Before his death in 2013 Sekula pioneered an expanded critical photographic practice, alongside his engagements as a theorist, photographic historian, filmmaker, and educator. His work in all these fields was prolific and deeply political, embodying a profoundly thoughtful reflection on the nature of the image and its implications for the systems and institutions of archives. Reflecting his profound awareness of the shortfalls of documentary photography, his medium of choice, Sekula’s oeuvre reminds us that “the genre has contributed much to spectacle, to retinal excitation, to voyeurism, to terror, envy and nostalgia, and only a little to the critical understanding of the social world.” A photograph, for Sekula, is always “an ‘incomplete’ utterance,” threatened by the loss of specificity and dependent on the matrix of conditions in which it is embedded or from which it derives.
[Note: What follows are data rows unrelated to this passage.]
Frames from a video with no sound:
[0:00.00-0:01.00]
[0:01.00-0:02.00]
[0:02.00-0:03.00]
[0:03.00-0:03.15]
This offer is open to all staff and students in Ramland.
His critical reading of the photographic practice and his attention to the contextual nature of the image are particularly evident in his large-scale, multipart works, at times divided into chapters, whose making spanned years of research and reflection and which were often combined with texts and publications. These larger investigative projects make Sekula’s oeuvre a deep study and comprehensive archive of the seas, charting complex networks of economics, politics, social conditions, and ecology and reshaping the system of knowledge itself.
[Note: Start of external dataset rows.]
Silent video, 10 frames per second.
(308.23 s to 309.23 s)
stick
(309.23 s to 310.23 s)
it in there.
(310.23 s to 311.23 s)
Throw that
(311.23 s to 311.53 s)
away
Fish Story (1988–95), Sekula’s magnum opus, occupies a central position in the exhibition. Originally conceived as both an exhibition and a publication, this extensive work which is broken into nine chapters and is made up primarily of photographs and text panels, tells the story of the distribution of maritime power, following an ever-expanding constellation of ports, ships, factories, containers, and so on.
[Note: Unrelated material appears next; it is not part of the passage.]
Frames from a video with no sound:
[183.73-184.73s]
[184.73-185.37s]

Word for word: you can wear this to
Also on view will be two films: Tsukiji (2001) and Lottery of the Sea (2006). The former describes a single day at a big fish market in Tokyo and traces the different stages through which the fish travel, from freezing to cutting and eventually to market, and the latter pulls together a variety of narrative threads, from sources as diverse as Greek mythology and American cinema, to explore the history and representation of life at sea and the (at the time) contemporary condition of seafaring. The work critiques (and takes its title from) Adam Smith’s concept of the “lottery of the sea,” which compares seafaring life to gambling, and equates property (ships, goods, etc.) and human life (the people working to facilitate the trade itself).
Also on display will be two photographic works from Sekula’s series Black Tide / Marea negra (2002–03). Here the artist documented the aftermath of the Prestige oil spill in 2002, a disaster resulting from the sinking of an oil tanker, which released 81,000 tons of oil into the ocean off the coast of Galicia, Spain, causing severe environmental damage to coastal regions in France, Spain, and Portugal. Large and small disasters (Islas Cíes and Bueu, 12-20-02) (2002–3) consists of three images showing the oil on various surfaces, and Self-portrait (Lendo, 12-22-02) (2002–03) shows Sekula at a disposal pit in Lendo.